To clarify: No, this revelation is not the premise of the next blowout romance-vampire movie trilogy. It is a real scientific discovery made in Stanford University’s laboratories and presented earlier this week at the Society for Neuroscience conference in New Orleans.
The study showed that 18-month-old mice who had been received eight transfusions of young blood had a much easier time making it through the a watery maze than the old mice who had not received any transfusions.
“They were 18 months old but they were acting much younger, like a four to six-month-old,” said Dr. Villeda, one of the lead researchers.
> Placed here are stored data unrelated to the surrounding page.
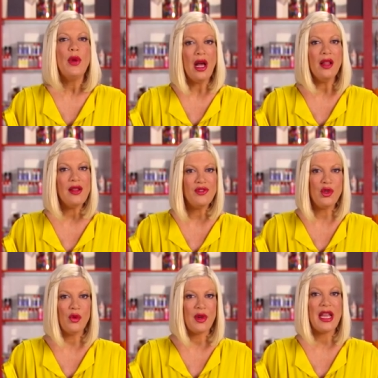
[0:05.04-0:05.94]
We all love
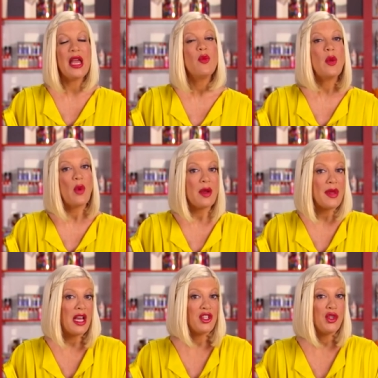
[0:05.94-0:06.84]
jewelry and we want to
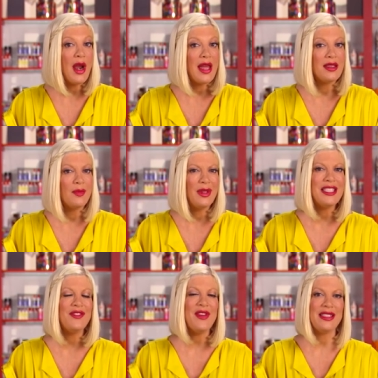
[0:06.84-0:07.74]
be on trend, but
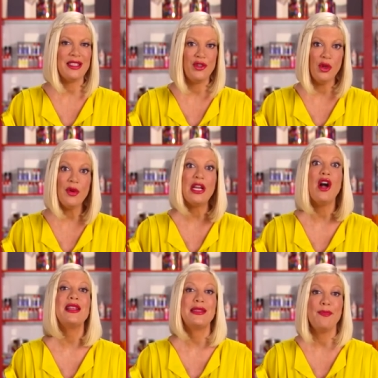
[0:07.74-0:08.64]
let's face it, jewelry
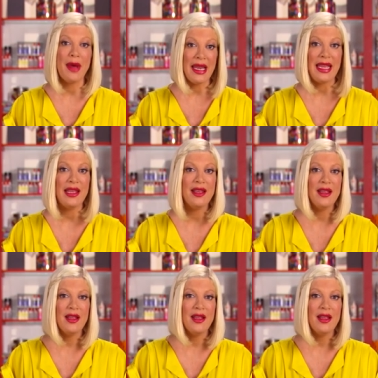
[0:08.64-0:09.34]
costs money.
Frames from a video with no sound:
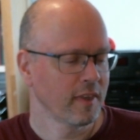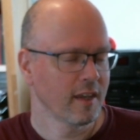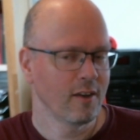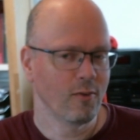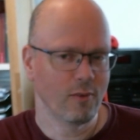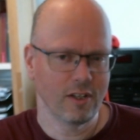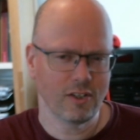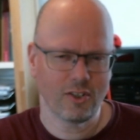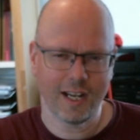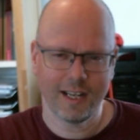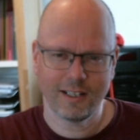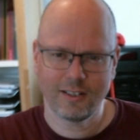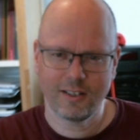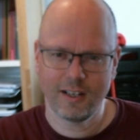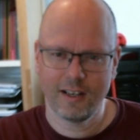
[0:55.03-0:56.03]
which
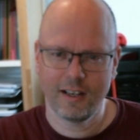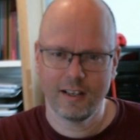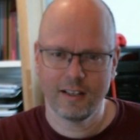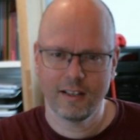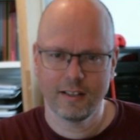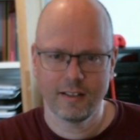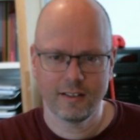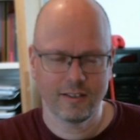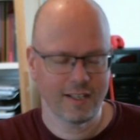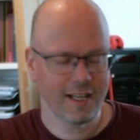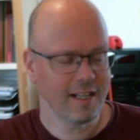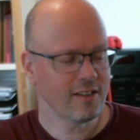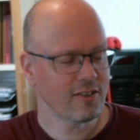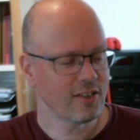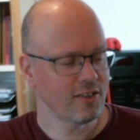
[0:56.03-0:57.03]
has
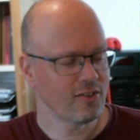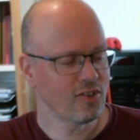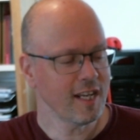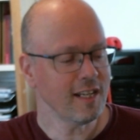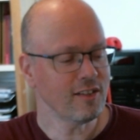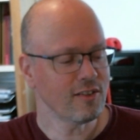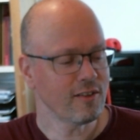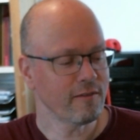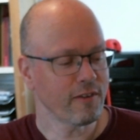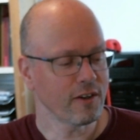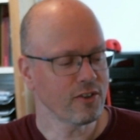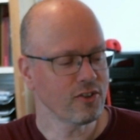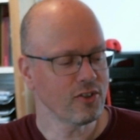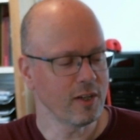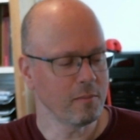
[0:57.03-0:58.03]
since ceased
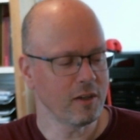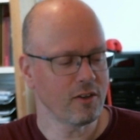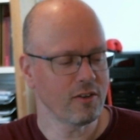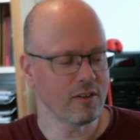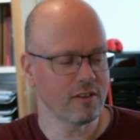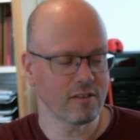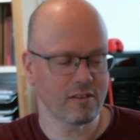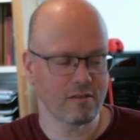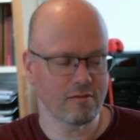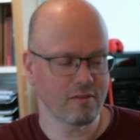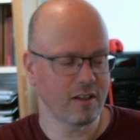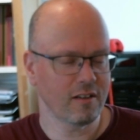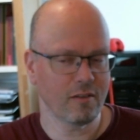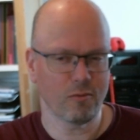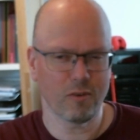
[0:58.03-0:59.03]
functioning because,
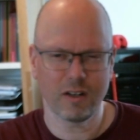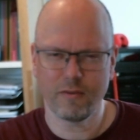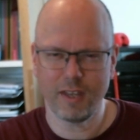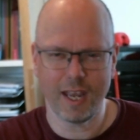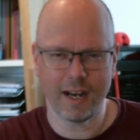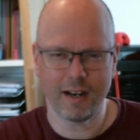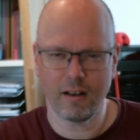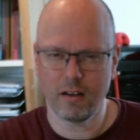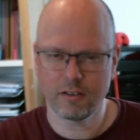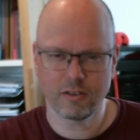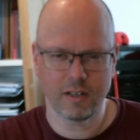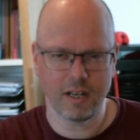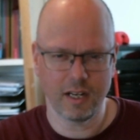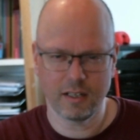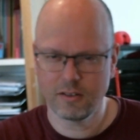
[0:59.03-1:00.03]
well, one of the analog
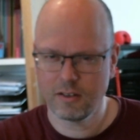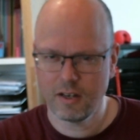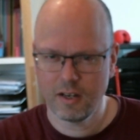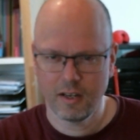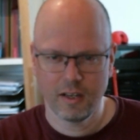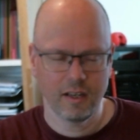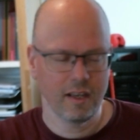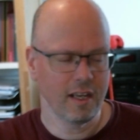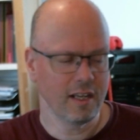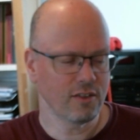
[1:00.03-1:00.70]
sticks is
The study also demonstrated that older mice who had received the blood transfusions also began to grow new synopses in their brain–connections which are essential for the retention of memory.
This result holds promise far beyond solving the plight of grandparents accompanying their grandchildren through those pesky Halloween hay labyrinths. The researchers said that this information could, in the future, be used to prevent mental aging itself.
“Do I think that having young blood could have an effect on a human? I am thinking more and more that it might,” said Dr. Villeda.
If the same does hold true for humans, this discovery could become a major scientific breakthrough at a time when the world’s elderly population is growing exponentially. Scientists predict that by 2050 global population over 60 will reach a dizzying two billion people, which could cause a massive health care and economic crisis as societies struggle to care for these seniors. Some scientists have said that this explosion of Alzheimer’s alone could cause a “looming medical-care disaster is beyond comparison with anything that has been faced during the entire history of humanity.”
Scientists are excited about the potentials of this study.
Chris Mason, professor of regenerative medicine bioprocessing at University College London, told The Guardian, “Even if the finding leads only to a drug that prevents, rather than reverses the normal effects of ageing on the brain, the impact upon future generations will be substantial – potentially outweighing other wonder drugs such as penicillin.”
As significant and surprising as this study is, the results are supported by past research. Last year, the same Stanford researchers demonstrated that injecting young mice with old blood led to mental deterioration in the rodents.
This research led them to undertake this more recent experiment to see whether the reverse could be true.
Moving forward, it is unlikely that a vial of youthful blood itself will become the treatment for aging. Instead, scientists say that the new challenge is to identify what compounds inside young blood carry this rejuvenating effect–potentially allowing researchers to extract or replicate these particularly chemicals.
Still, this study itself is a significant scientific breakthrough that once again shows the incredible predictive powers of both science fiction novels and despotic leaders.
Now, I know what you’re thinking: “Kim Jong-il was right!” (Korea’s late leader reputedly spent years injecting himself with the blood of healthy youths.) “Does that mean he was also right about communism?”
Unfortunately, the results in that aspect are inconclusive.